FIG. 5 illustrates the hierarchical relationship of the data displayed in FIGS. 3-4. Specifically, data trees 301-304 of FIG. 5 respectively contain root nodes 310-340. Root nodes 310-340 respectively correspond to the data headers 310-340 of FIGS. 3-4. Data trees 301-304 of FIG. 5 respectively contain a set of child leaf nodes 311-314, 321-325, 331-335, and 340-344. FIGS. 3-4 display varied portions of the data headers 310-340 and subordinate data 311-314, 321-325, 331-335, and 340-344 corresponding to the root nodes 310-340 and child leaf nodes 311-314, 321-325, 331-335, and 340-344 of FIG. 5.

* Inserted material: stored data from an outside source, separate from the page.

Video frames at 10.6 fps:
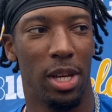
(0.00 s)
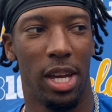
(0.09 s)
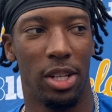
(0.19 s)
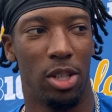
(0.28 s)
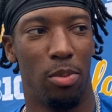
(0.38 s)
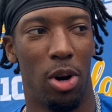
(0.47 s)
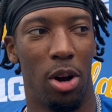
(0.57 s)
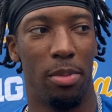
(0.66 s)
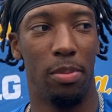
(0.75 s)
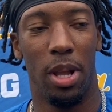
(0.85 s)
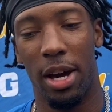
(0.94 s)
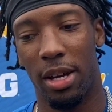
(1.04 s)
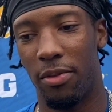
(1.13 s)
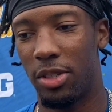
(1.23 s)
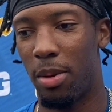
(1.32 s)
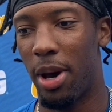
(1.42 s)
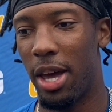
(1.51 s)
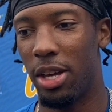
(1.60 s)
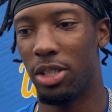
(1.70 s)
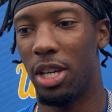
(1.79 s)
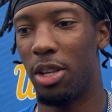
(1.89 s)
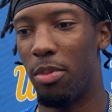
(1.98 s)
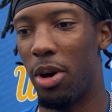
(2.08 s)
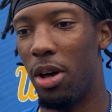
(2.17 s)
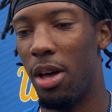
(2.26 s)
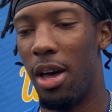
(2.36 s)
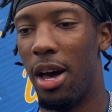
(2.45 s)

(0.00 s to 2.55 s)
catching the ball or me blocking for somebody else getting the ball,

FIG. 4 illustrates a display of data in a conventional scrolling user interface after a three line vertical scrolling operation with respect to the display of data in FIG. 3. For example, FIG. 4 illustrates a display of data after the user has scrolled the display up three lines, either by moving the scroll bar 130 down or by clicking on the down scroll button 140. After a conventional scrolling operation, the header 310 corresponding to tree structure 301 is no longer visible in display area 310. Accordingly, data 313-14 are displayed without their corresponding header 310. When header 310 contains pertinent information related to subordinate data 313-314, the user does not have access to this pertinent information in the display area, thereby limiting the usefulness of the conventional user interface. While the data header and certain of the subordinate data corresponding to tree structure 301 is no longer visible, a portion of the data of tree structure 304 is now visible in display area 310 including data header 340 and subordinate data 341. FIG. 4 does not include information indicating what proportion of the subordinate data of a data header is currently displayed (e.g., whether data header 340 has any subordinate data beyond subordinate data 341, etc., what proportion of subordinate data of a data head that subordinate data 313-314 comprise, etc.). In view of the foregoing, it can be appreciated that a substantial need exists for methods and apparatus which can advantageously display and scroll hierarchical data.
Embodiments of the present invention include methods and apparatus to scroll a displayed hierarchical data structure. A hierarchical data structure can include a first parent node and a plurality of child nodes of the parent node, and the plurality of subordinate nodes can include a first child node and a second child node. The first parent node can be displayed in a first position of a display area. The first child node can be displayed in a second position of the display area, with the second position being adjacent the first position. The second child node can be displayed in the display area. A first instruction to scroll at least the second child node in a direction toward the first position can be received, and the second child node can be displayed in the second position.